• Work to be completed: With the images removed, write out each record exactly as given.

↓↓↓

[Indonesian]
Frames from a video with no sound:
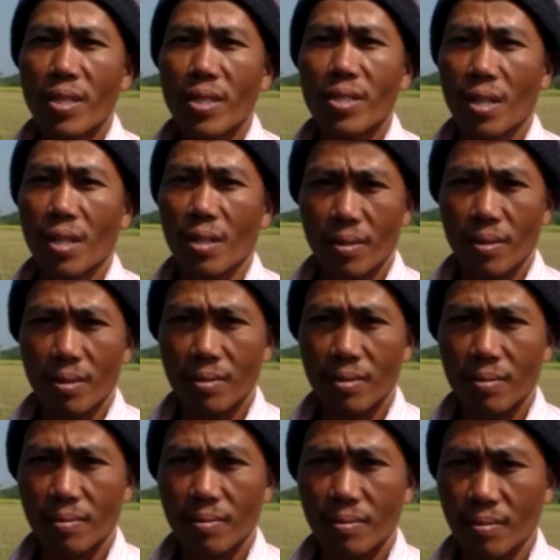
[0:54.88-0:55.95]
puasa.
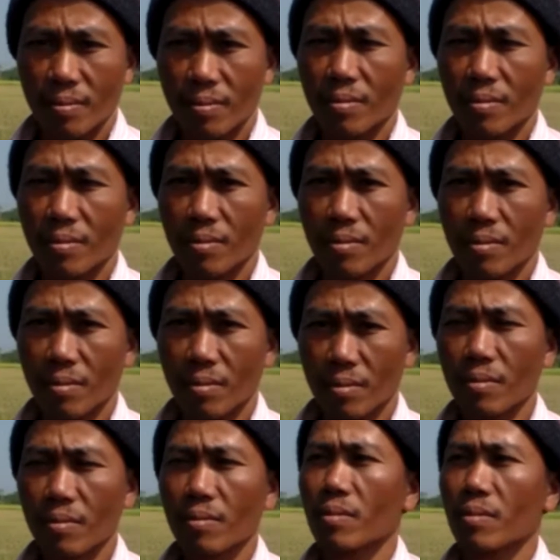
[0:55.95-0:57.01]
sampai sekarang masih
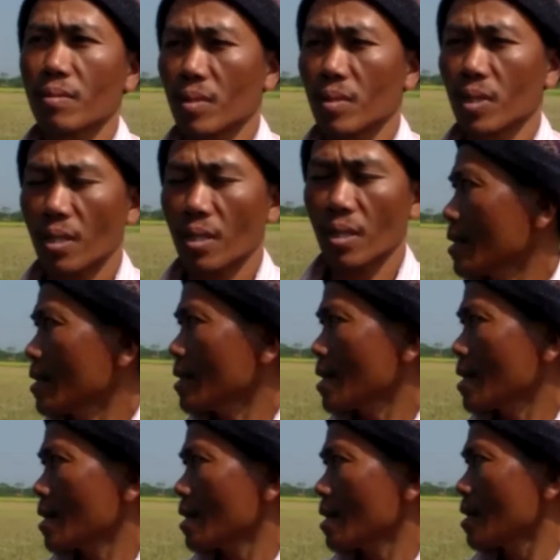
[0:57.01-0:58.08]
kering ya? Hmm, hari ini
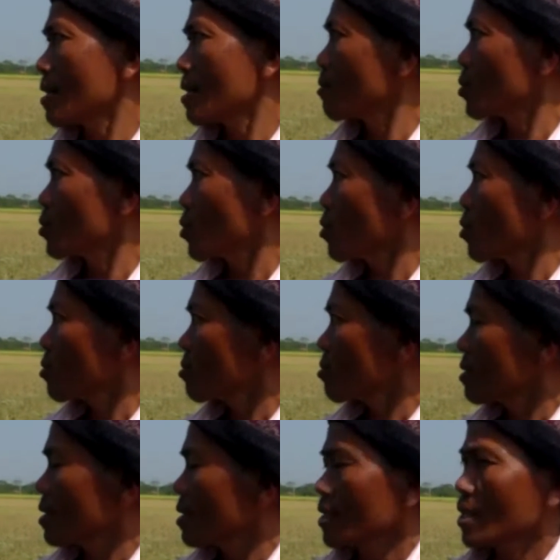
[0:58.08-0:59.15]
nggak ada untuk
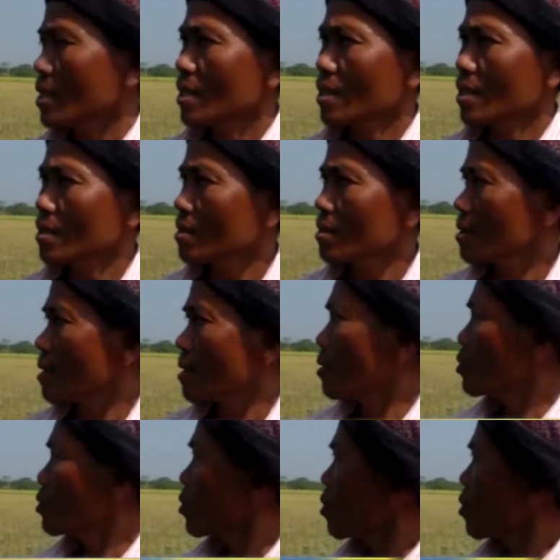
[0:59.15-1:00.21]
ini
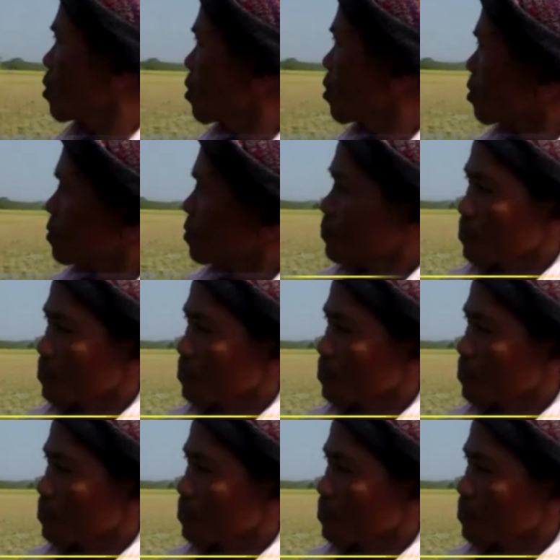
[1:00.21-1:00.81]
ada untuk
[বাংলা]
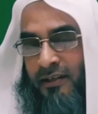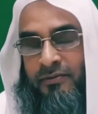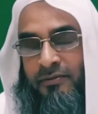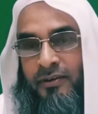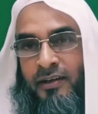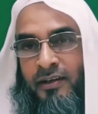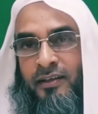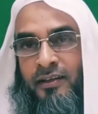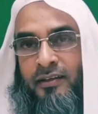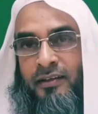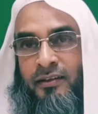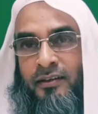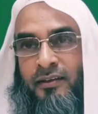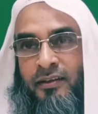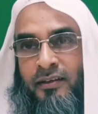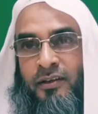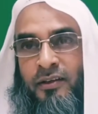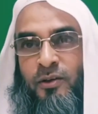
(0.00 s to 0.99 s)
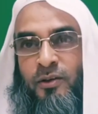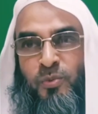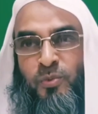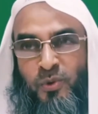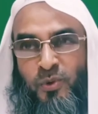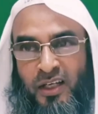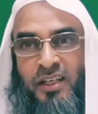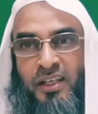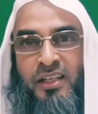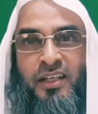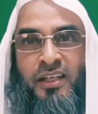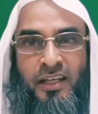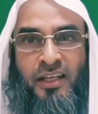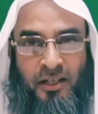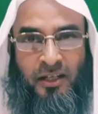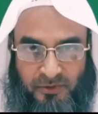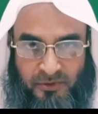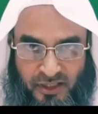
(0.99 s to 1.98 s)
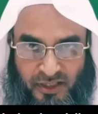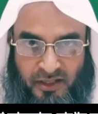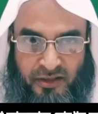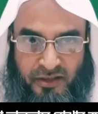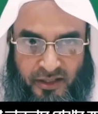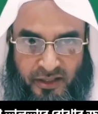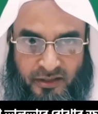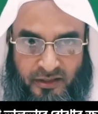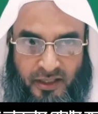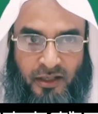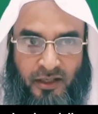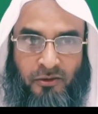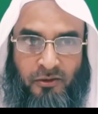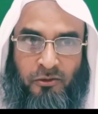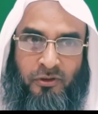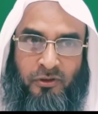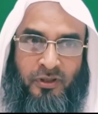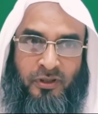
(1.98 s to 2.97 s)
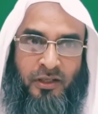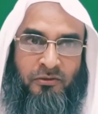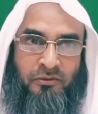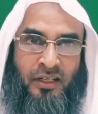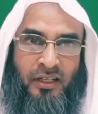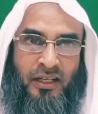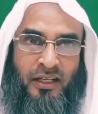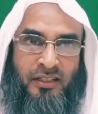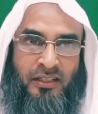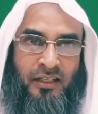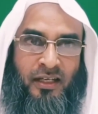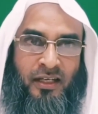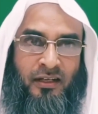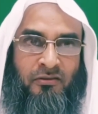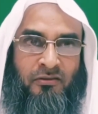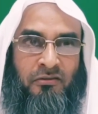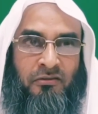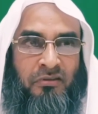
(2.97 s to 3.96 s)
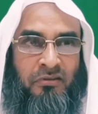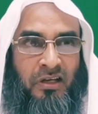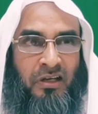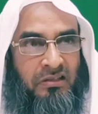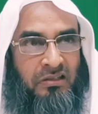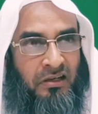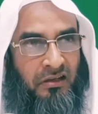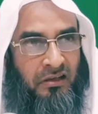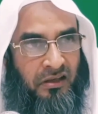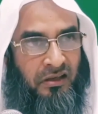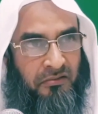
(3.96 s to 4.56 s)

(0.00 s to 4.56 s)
ফলে গুমরাহির শিকার বেশি হয় এক গর্ত থেকে উঠে আসে আর এক গর্তে আছাড় খেয়ে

↑↑↑

• Response area:
[Indonesian]
Frames from a video with no sound:
[0:54.88-0:55.95]
puasa.
[0:55.95-0:57.01]
sampai sekarang masih
[0:57.01-0:58.08]
kering ya? Hmm, hari ini
[0:58.08-0:59.15]
nggak ada untuk
[0:59.15-1:00.21]
ini
[1:00.21-1:00.81]
ada untuk
[বাংলা]
(0.00 s to 0.99 s)
(0.99 s to 1.98 s)
(1.98 s to 2.97 s)
(2.97 s to 3.96 s)
(3.96 s to 4.56 s)

(0.00 s to 4.56 s)
ফলে গুমরাহির শিকার বেশি হয় এক গর্ত থেকে উঠে আসে আর এক গর্তে আছাড় খেয়ে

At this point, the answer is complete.